TM: Your show at Birdland last year was terrific. Did you put it together specifically for that venue?

LUCIE: Yes. I haven’t performed it anywhere else. Jim Caruso asked me, “Would you like to do a Birdland night while you’re in Dirty Rotten Scoundrels?” One of the Monday dates he offered happened to be my birthday. I thought, “Well, if I do it as Lucie’s Birthday Bash at Birdland, it will take the onus off of it for me. It came together, and I had a blast.

TM: I heard that you were great in Dirty Rotten, but I remember that you were out of the show for awhile with a medical problem.

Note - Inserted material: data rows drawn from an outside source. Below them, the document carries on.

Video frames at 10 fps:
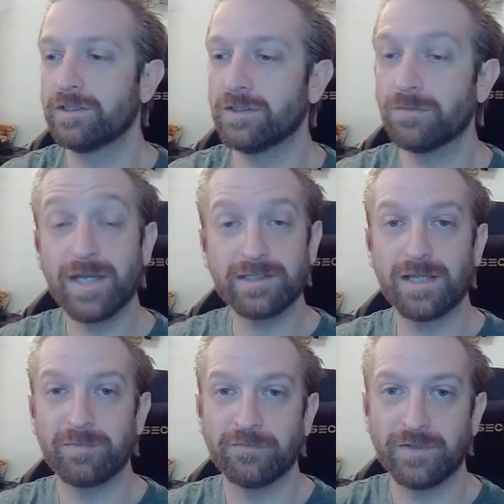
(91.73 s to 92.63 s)
You know, that
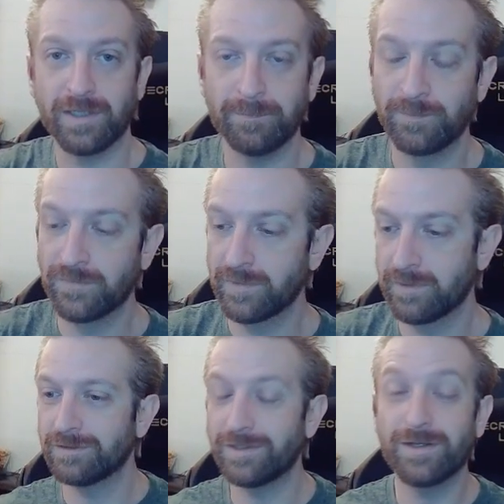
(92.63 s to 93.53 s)
type of vibe.
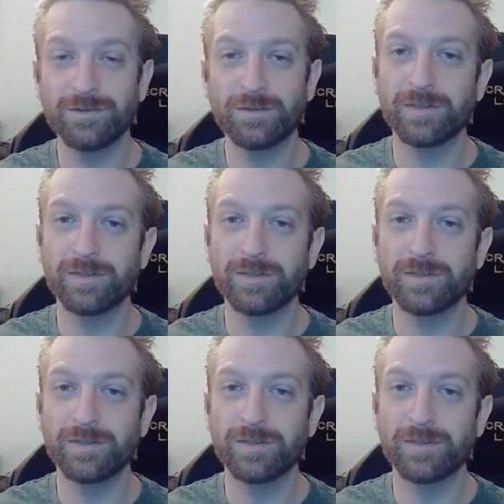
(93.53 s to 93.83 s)
And now I know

LUCIE: I don’t know what happened but, all of a sudden, my left knee started to swell up like crazy. Apparently, I had somehow torn a meniscus. I needed to have surgery. The doctors said I’d be back in the show in three weeks, so I went in for the surgery right away — and, two days after I got out of the hospital, I got the call that they were going to close the show in September. I was devastated, but at least I got to go back and do the last few performances.

TM: What’s your schedule after the D.C. concerts?

LUCIE: I think I’m going to stay close to home for the summer. I’m not praying to get a job right away — but I have new agents, and I’m certainly not going to tell them not to call me!